L'expression lamentablement méprisante de François Hollande à l'égard des pauvres , qu'il qualifierait, parait-il, de "sans dents", ne surprendra que les naïfs.
Parmi ceux-ci , tous les gens de droite qui avaient poussé des cris d'orfraie quand le candidat Hollande s'était avisé de dire qu'"il n'aimait pas les riches".
Indignation doublement stupide.
D'abord parce que ce n'était pas vrai . Issu lui-même d'un milieu aisé , Hollande , fréquente bien entendu plus de gens fortunés (ses liens avec François Pinault sont notoires) que de "sans-dents". , comme la plupart des hommes politiques d'un certain niveau , de gauche ou de droite - nous serions même tentés de dire surtout de gauche : il suffit de compter dans les gouvernements socialistes les membres du Bilderberg ou du Siècle, plus nombreux encore que du temps de Sarkozy . Il y a peu de risque qu'il déteste ces gens là.
Ensuite parce que , même si cela était vrai, il fallait être très ignorant des ressorts de la nature humaine pour imaginer que les pauvres ou ceux qui s'estiment tels, qui demeurent une majorité , aiment tant que cela les riches. En disant qu'il ne les aimait pas, Hollande mentait certes, mais il faisait une belle opération électorale : il faisait croire à tous les sans grade qu'il était des leurs et que donc il était encore de gauche ( au moins, au sens que ce mot avait autrefois) !

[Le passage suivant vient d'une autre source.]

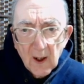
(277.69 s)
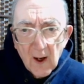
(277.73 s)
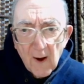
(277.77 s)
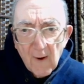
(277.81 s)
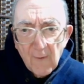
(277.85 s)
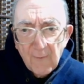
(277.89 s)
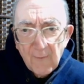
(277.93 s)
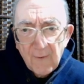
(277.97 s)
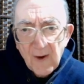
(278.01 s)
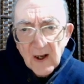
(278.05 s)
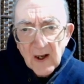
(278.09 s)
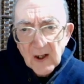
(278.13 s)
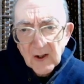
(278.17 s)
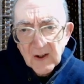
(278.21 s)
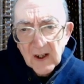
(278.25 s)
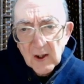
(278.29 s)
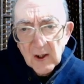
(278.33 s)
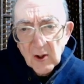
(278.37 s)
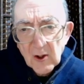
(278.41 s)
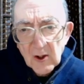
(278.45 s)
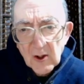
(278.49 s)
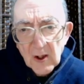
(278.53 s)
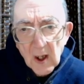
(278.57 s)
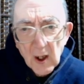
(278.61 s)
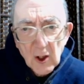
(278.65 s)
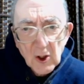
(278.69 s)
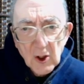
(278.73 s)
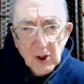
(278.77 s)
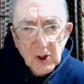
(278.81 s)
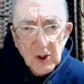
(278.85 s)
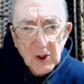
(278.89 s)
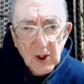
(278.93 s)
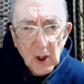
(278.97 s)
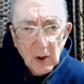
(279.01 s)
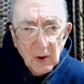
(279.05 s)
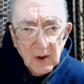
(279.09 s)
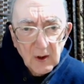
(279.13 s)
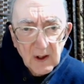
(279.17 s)
Festus
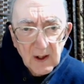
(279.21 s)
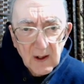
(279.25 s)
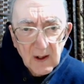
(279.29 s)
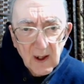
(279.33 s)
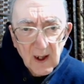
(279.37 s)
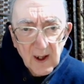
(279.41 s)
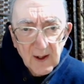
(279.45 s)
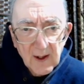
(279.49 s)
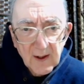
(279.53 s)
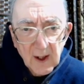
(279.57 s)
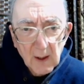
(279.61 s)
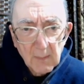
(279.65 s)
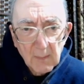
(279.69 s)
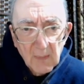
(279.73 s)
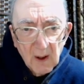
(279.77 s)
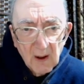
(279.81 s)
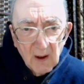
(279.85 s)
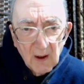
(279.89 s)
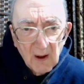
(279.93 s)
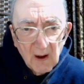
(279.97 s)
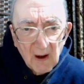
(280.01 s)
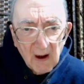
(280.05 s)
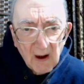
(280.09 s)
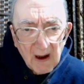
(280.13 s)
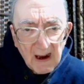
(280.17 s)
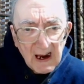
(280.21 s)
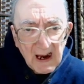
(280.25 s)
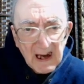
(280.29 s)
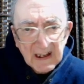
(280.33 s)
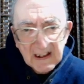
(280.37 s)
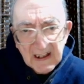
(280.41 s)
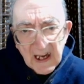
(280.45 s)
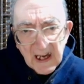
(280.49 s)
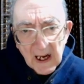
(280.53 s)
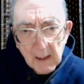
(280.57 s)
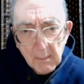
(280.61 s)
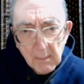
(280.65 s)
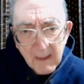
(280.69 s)
shouted at him, "Ah,
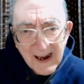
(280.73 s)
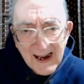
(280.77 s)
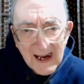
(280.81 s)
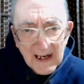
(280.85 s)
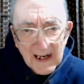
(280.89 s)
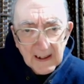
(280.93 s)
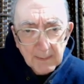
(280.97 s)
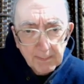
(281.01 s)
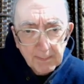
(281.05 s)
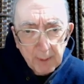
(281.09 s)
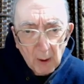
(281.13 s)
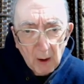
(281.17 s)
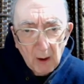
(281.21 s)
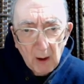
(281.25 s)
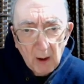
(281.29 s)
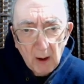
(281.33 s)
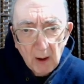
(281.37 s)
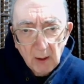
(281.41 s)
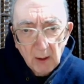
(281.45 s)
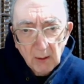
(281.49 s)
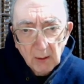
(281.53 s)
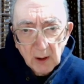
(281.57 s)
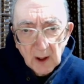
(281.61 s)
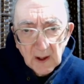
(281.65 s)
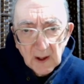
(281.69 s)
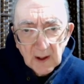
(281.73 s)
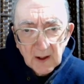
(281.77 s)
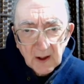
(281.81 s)
you're mad, Paul!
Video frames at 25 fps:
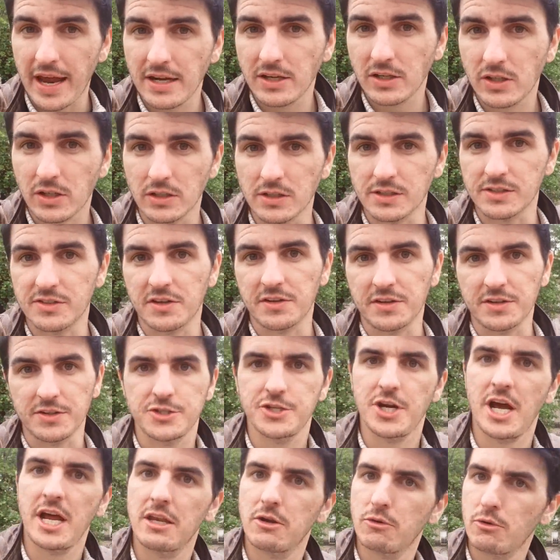then
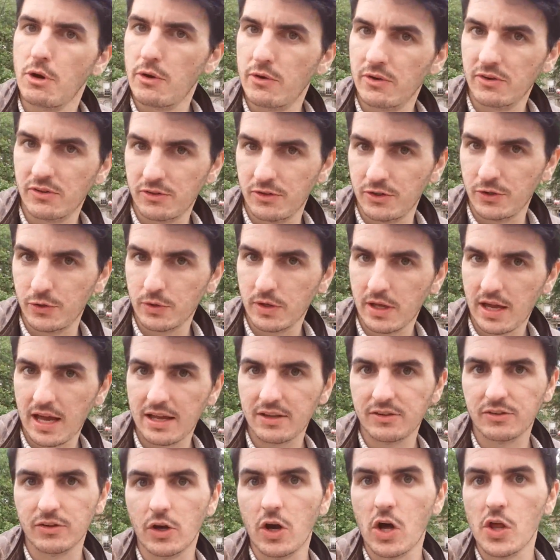considered January's New
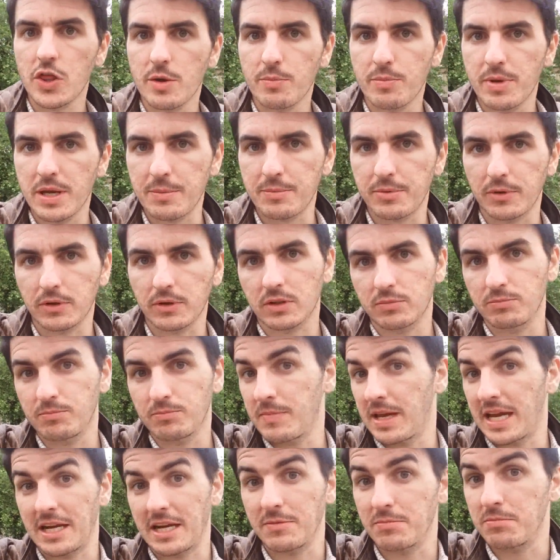Year's, other people
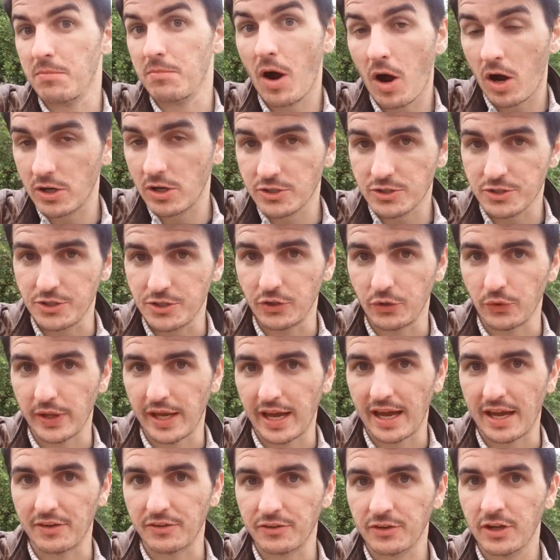made March New
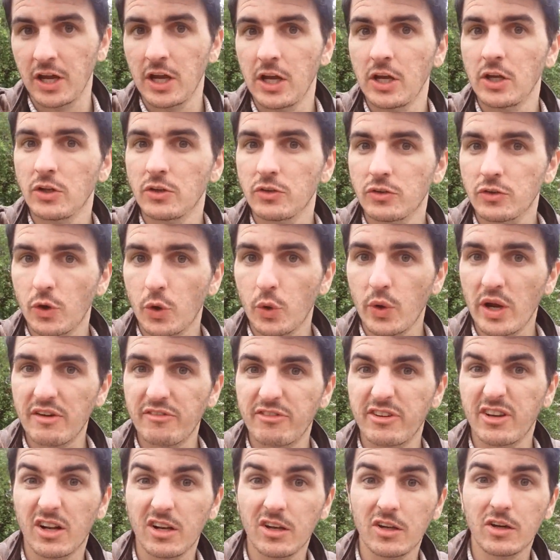Year's. So
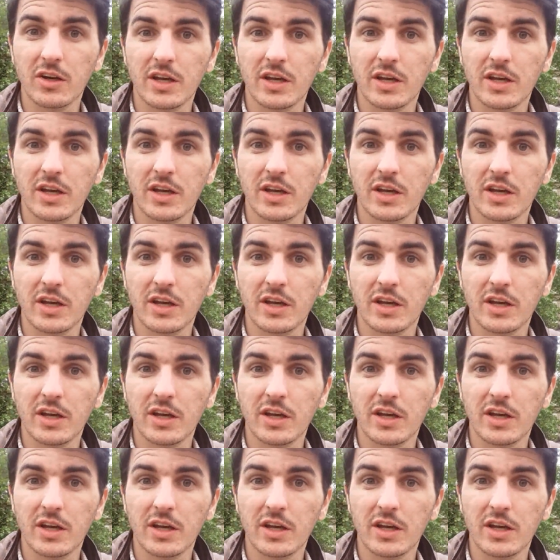if you're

Mais cette opération n'aurait pas réussi si bien si le concert d'indignation de politiciens et éditorialistes de droite ne lui avait pas apporté la résonance maximale.
Il y a certes une catégorie de riches que Hollande ne semble pas apprécier beaucoup: ceux qui croient l'être et qui ne le sont plus vraiment: l'immense armée des classes moyennes que son gouvernement attaque de toutes parts , par la hausse de la pression fiscale, par la perspective de la suppression de toute une série de prétendus privilèges (médecins, pharmaciens, biologistes, notaires, taxis) qui avaient au moins le mérite d'assurer un encadrement social minimum dans une société en perte de repères. Dans tel quartier nord de Marseille, le seul "bourgeois" qui reste, m'a-t-on dit, est le pharmacien. Pas le seul riche bien entendu car il est dans ces coins là d'autres moyens de s'enrichir! En supprimant tous les privilèges prêtés à ces catégories moyennes, Hollande s'en prend en effet à certains riches , mais pas les vrais ; surtout il prépare une société un peu plus inhumaine.
Et si Hollande n'a aucun scrupule à pressurer les classes moyennes, il serait bien naïf de croire que cela en fait un ami des pauvres.
Car les vrais riches, ceux que fréquente au quotidien le président se fichent, eux, comme d'une guigne que le niveau des impôts devienne insupportable en France. Ouverts au grand large de la mondialisation ( Vive l' Internationale !) , ils ont un patrimoine assez disséminé et assez de conseillers fiscaux pour ne pas avoir à craindre beaucoup du fisc français.
Et , bien entendu, s'ils sont vraiment à la mode, le chic du chic sera pour eux d'être de gauche.